Come vedete il motore è semplice, solido, e nel medesimo tempo leggiero, poichè una macchina pesante non avrebbe risposto allo scopo che è quello di riunire il maximum della forza col minimum del peso, ed il massimo rendimento col minimo consumo di combustibile.
Lo chassis e di una solidità straordinaria, con balestre rinforzate per quanto fu possibile, per resistere alle più forti scosse che certamente dovremo subire nei salti attraverso gli hummoh che incontreremo in gran numero sugli sconfinati paks.
Guardate qui, Dik. Come voi sapete, il radiatore che è il congegno più delicato, che rappresenta nella macchina quello che nell’uomo e la circolazione del sangue, è stato sospeso mediante il sistema a sospensione a molle Migevet, in modo che l’urto improvviso giungerà al delicato istrumento doppiamente ammortito.
Ma poichè spesso gli urti non giungono solo alle ruote, in paesi ove le strade sono affatto sconosciute, a proteggere il motore è stato disposto un carter d’acciaio che lo riparerà completamente dalle punte dei ghiacci e dagli ostacoli imprevisti.
Il sistema di accensione è il magnete a bassa tensione, secondo il nuovo sistema Bosch il migliore che esista per mio conto.
Vi è inoltre un dispositivo speciale pel riscaldamento dell’olio prima della partenza della macchina.
— Meraviglioso, — mormorò il meccanico. — Ecco ciò che si può chiamare una macchina perfetta.
E pel congelamento dell’acqua avete pensato, signore?
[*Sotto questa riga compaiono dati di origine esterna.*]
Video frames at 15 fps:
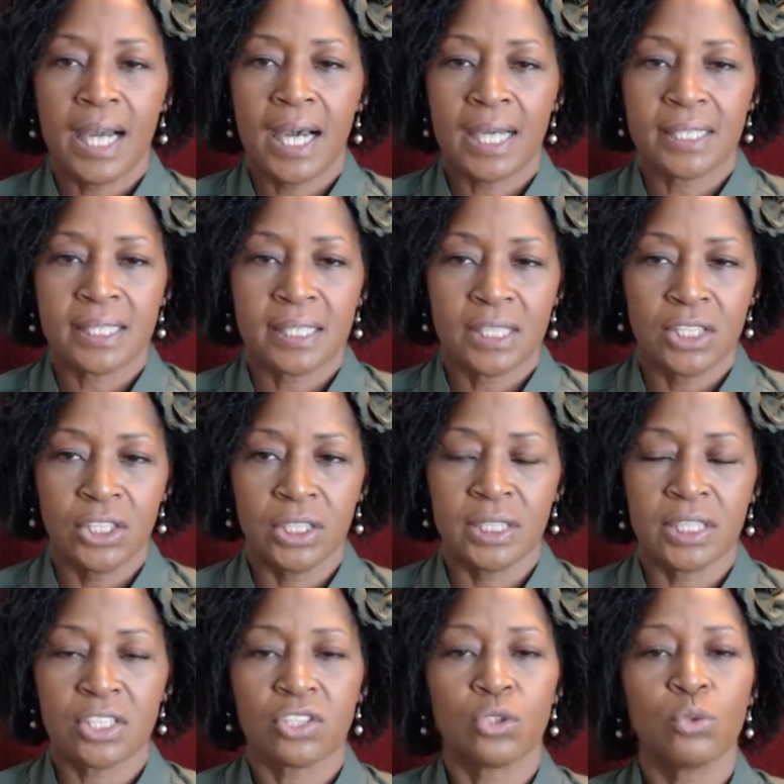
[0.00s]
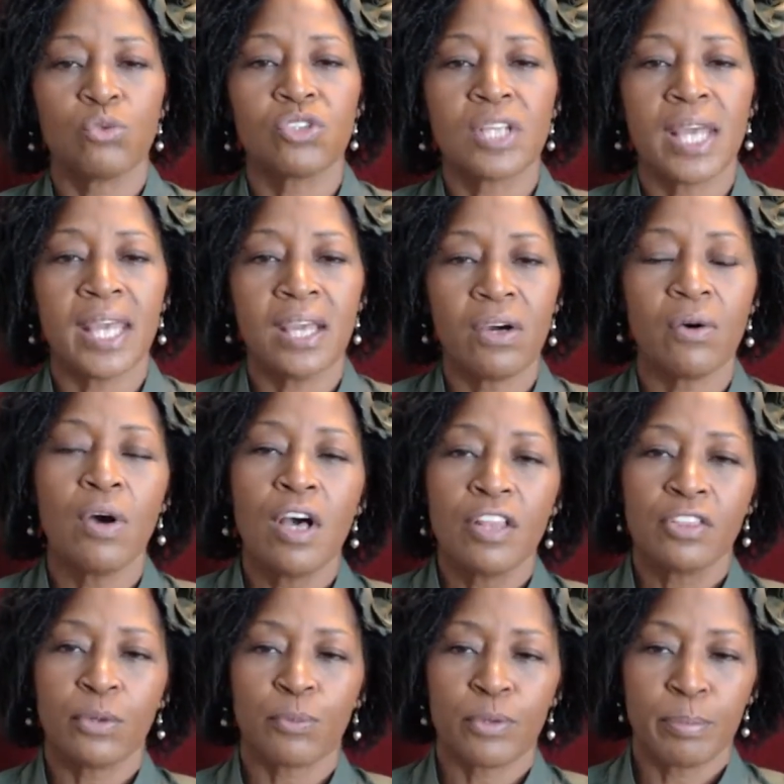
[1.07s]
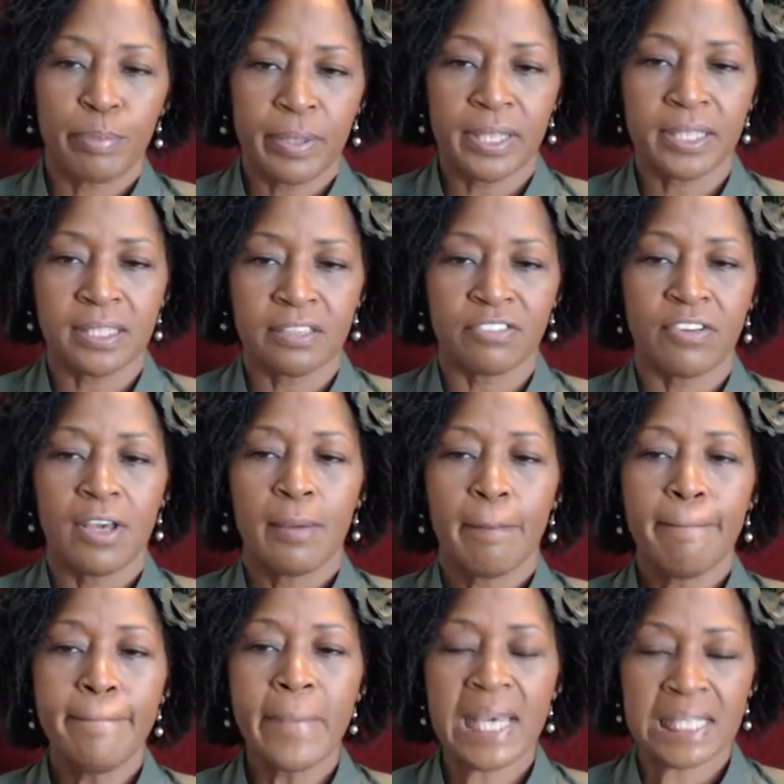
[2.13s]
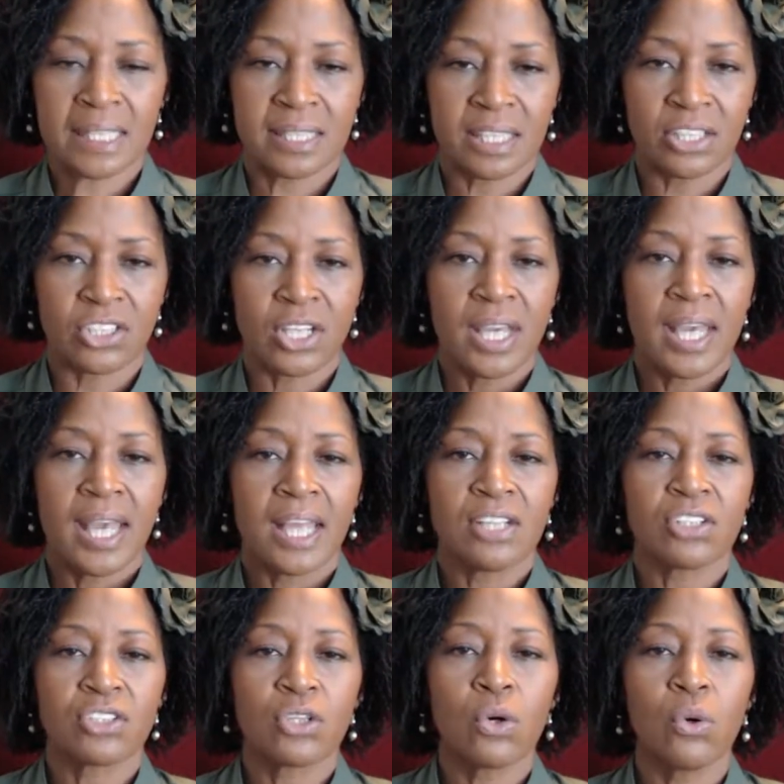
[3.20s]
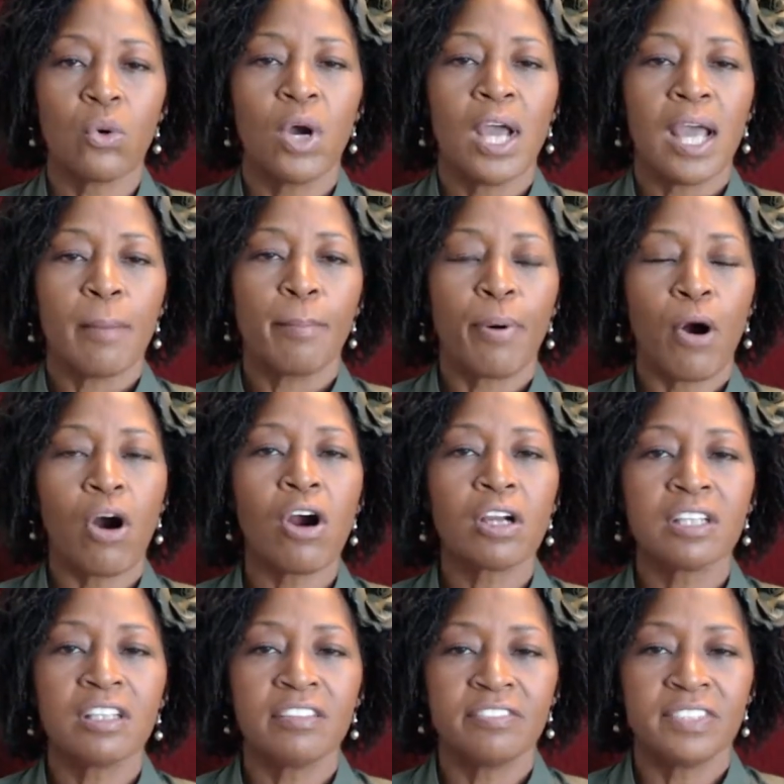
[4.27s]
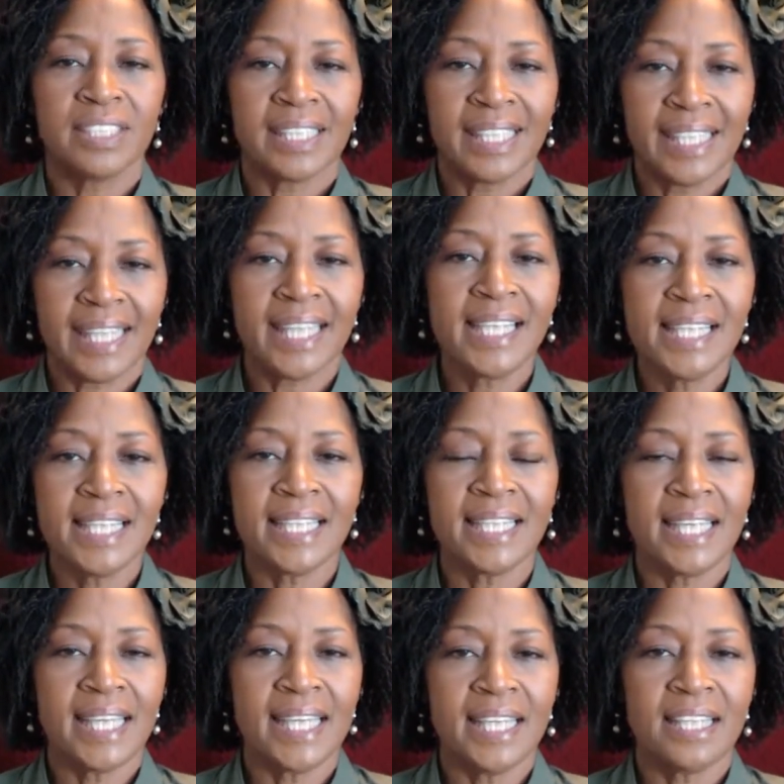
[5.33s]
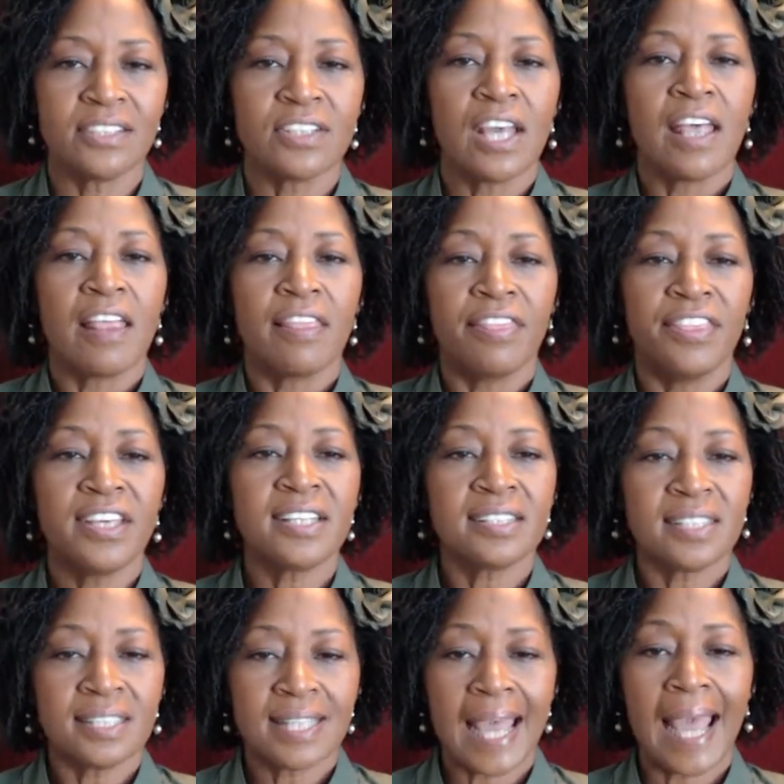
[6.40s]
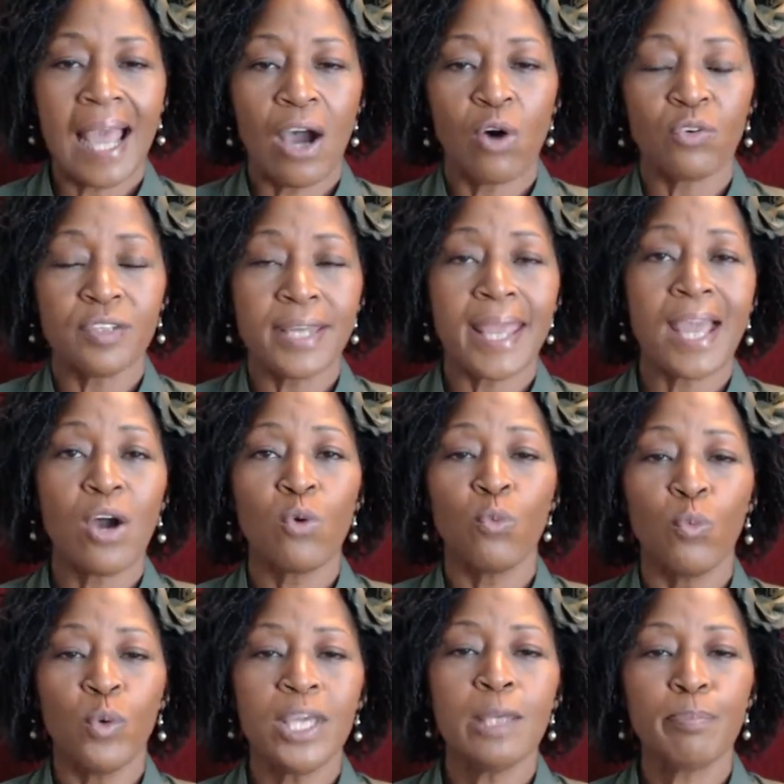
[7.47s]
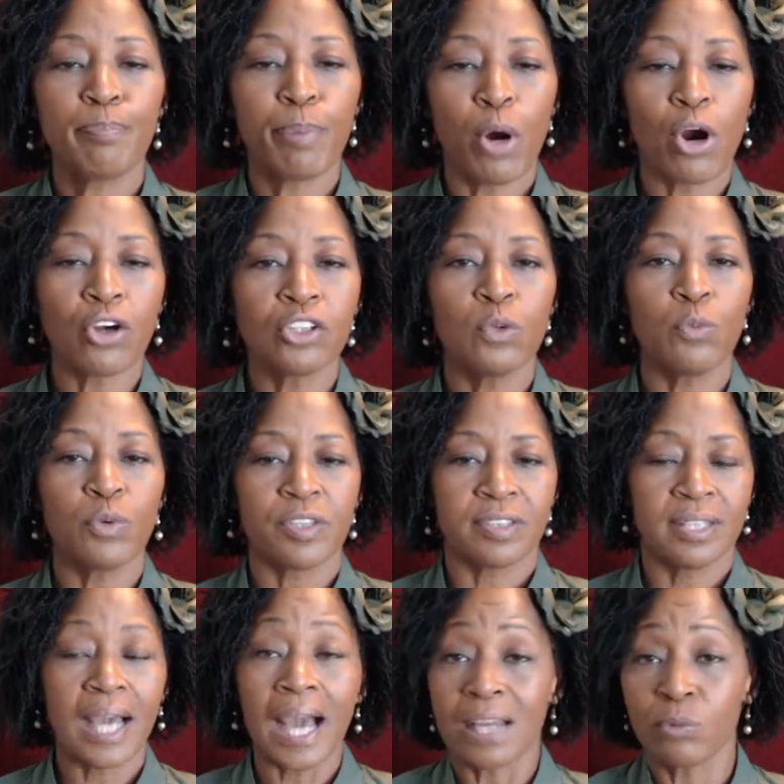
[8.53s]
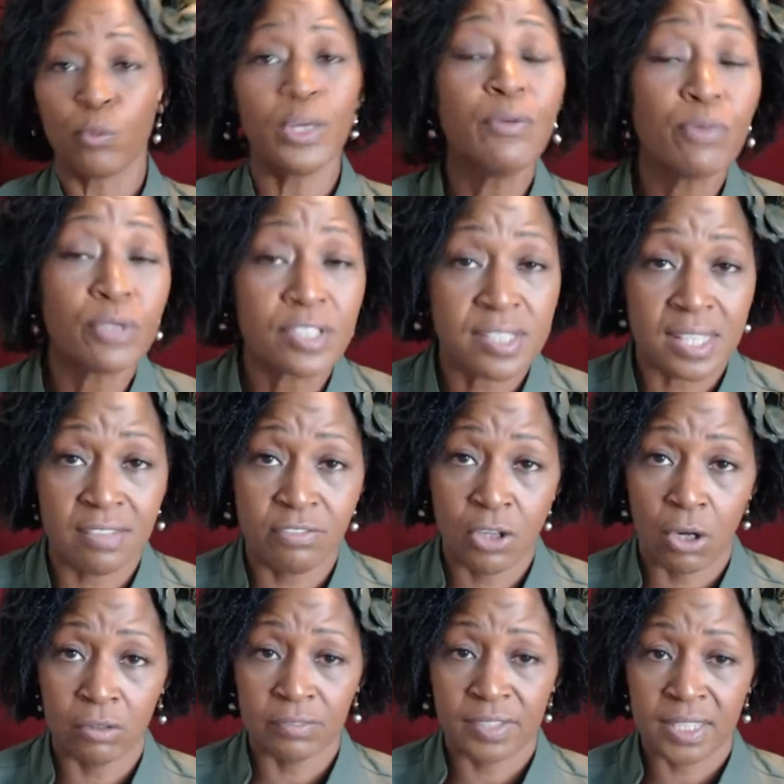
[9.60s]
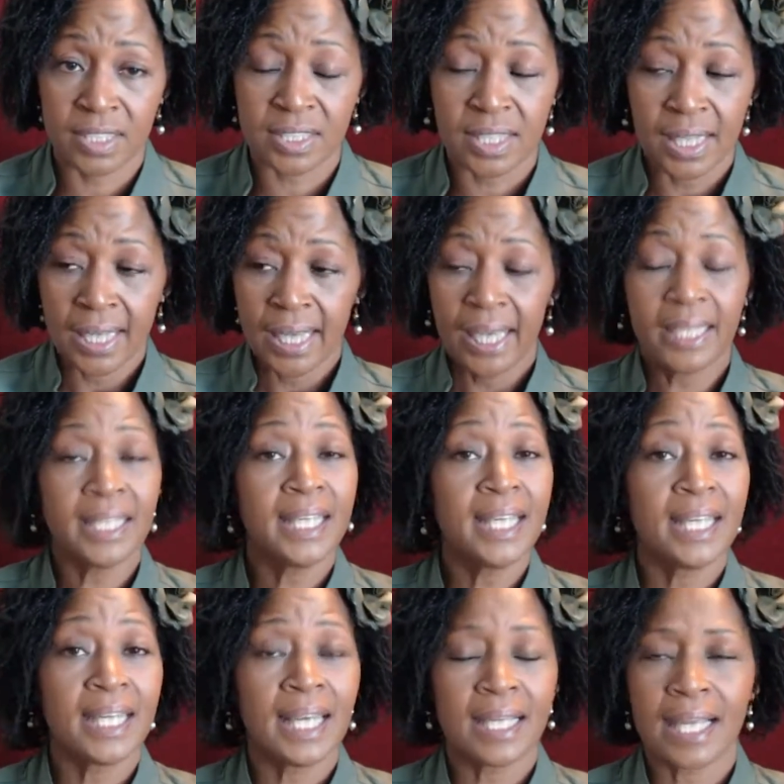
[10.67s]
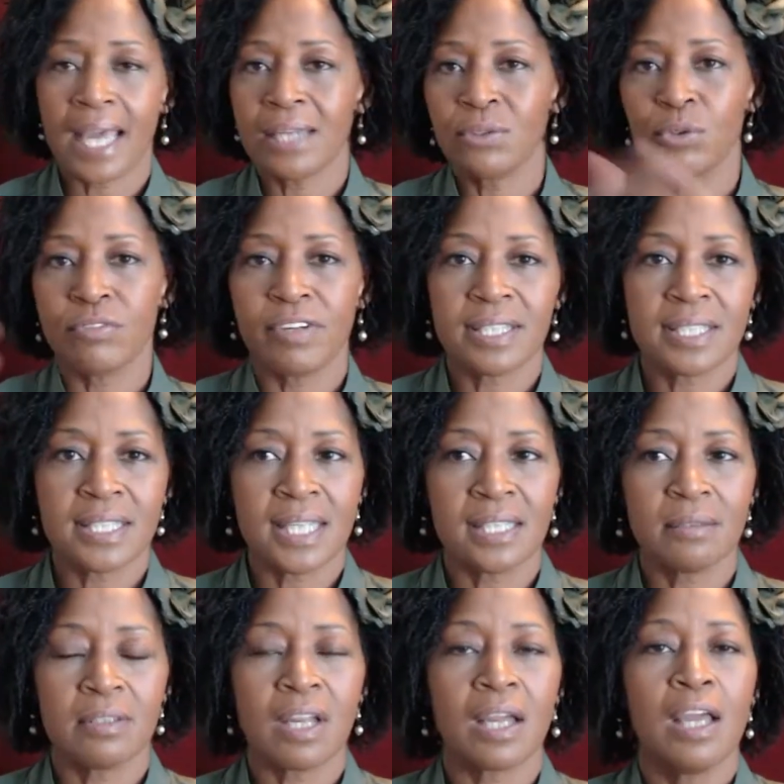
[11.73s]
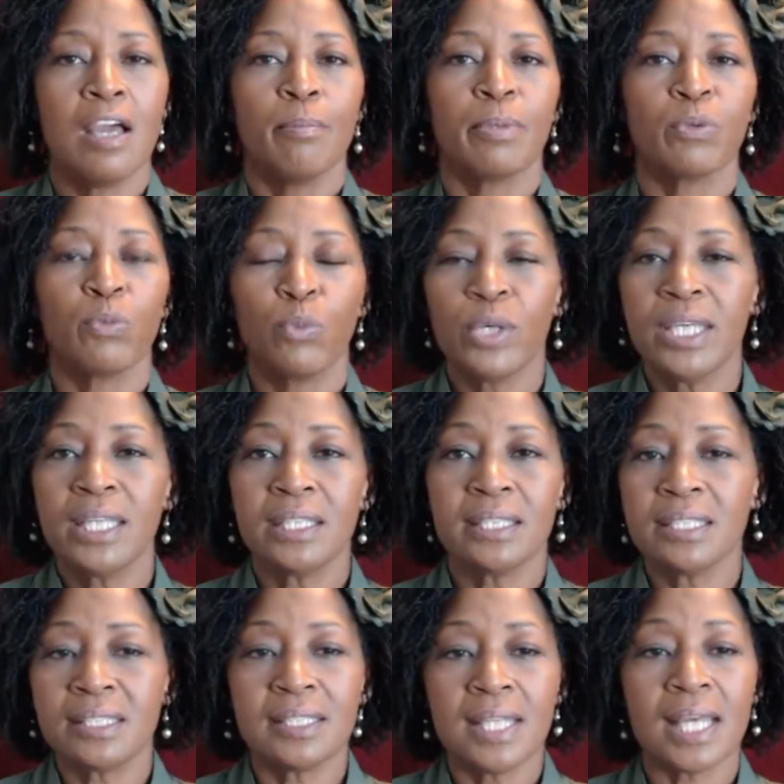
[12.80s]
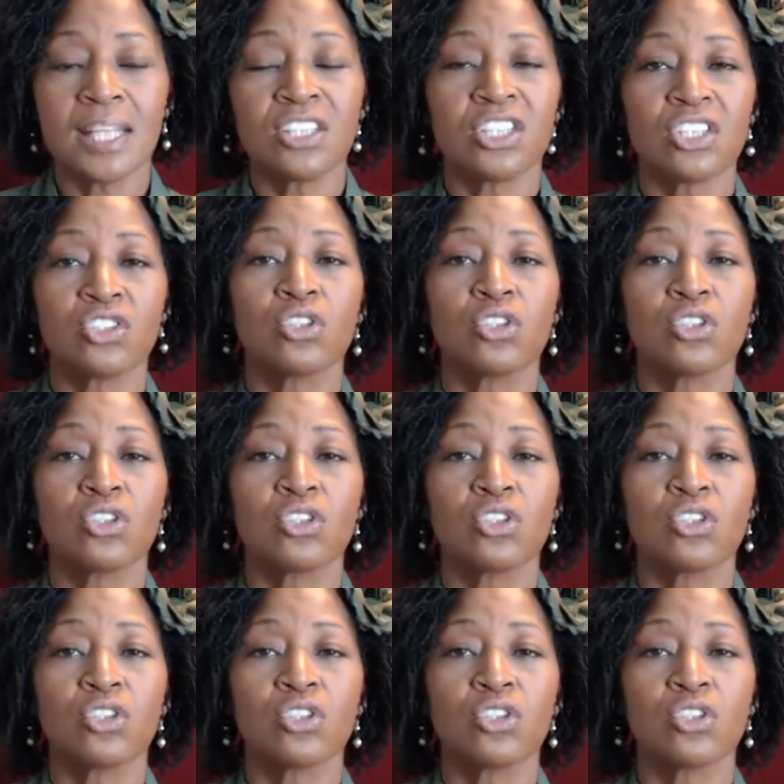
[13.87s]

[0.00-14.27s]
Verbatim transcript: God's goodness, to tell the repentive message. And so part of the healing is this is how now we partner with God. We received all of this. And again, I, I don't know if I said it or not, but we this is not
Capirete che dovremo affrontare delle temperature spaventevoli.
— Naturalmente, ed è per questo che ho pensato, o meglio che il mio amico ingegnere ha pensato di sostituirla con un miscuglio formato di una metà d’acqua ed una di acquavite di grano, miscuglio che non potrà gelare nemmeno a 60° sotto lo zero.
— Benissimo, signore.
— E le ruote?
— Sono delle pneumatiche coperte completamente di pelle, per evitare che le basse temperature del Polo possano guastare le gomme.
Adopreremo prima quelle liscie, poichè finora sono state quelle che hanno fatto la miglior prova sulle superficie gelate; più tardi vedremo che cosa sapranno fare quelle dentellate.
Negli sgeli ci saranno forse più utili.
Guardate ora lo chassis. Corto, quadrato, solidissimo, molto più rialzato degli altri per evitare maggiormente gli affondamenti nella neve, aperto sul dinanzi e, come ben vedete, fornito d’una grossa capote di cuoio che può coprirlo interamente.
Per proteggervi meglio, ho fatto collocare dinanzi al volante uno scudo di metallo rivestito di cuoio che vi riparerà perfettamente il petto e le gambe ed un tubo che vi porterà l’aria calda nella ridotta, ottenuta semplicemente coi prodotti dello scappamento.
— E la benzina?
— Si trova sotto la seconda vettura, rinchiusa in serbatoi di quattrocento litri ognuno, sufficienti quindi per tremila miglia e divisi in latte di venti litri ciascuna.
— Basterà per giungere lassù? È un po’ lontano il Polo. —
Il canadese sorrise.
— Ho pensato al pericolo di dover rimanere senza combustibile.
Guardate, sotto la seconda vettura, abbastanza lontana dal deposito di benzina, ho fatto collocare una piccola macchina che noi potremo alimentare con canape inzuppata d’olio di foca, con grasso d’orso e magari di balena.
Non otterremo certo una notevole velocità, ma quella macchinetta ci eviterà delle panne inguaribili in una regione dove non troveremo delle drogherie aperte per venderci il combustibile che ci è necessario.
— Meraviglioso!... — mormorò per la seconda volta l’ex-marinaio. — Con simile treno si può andare anche in capo al mondo. E l’illuminazione?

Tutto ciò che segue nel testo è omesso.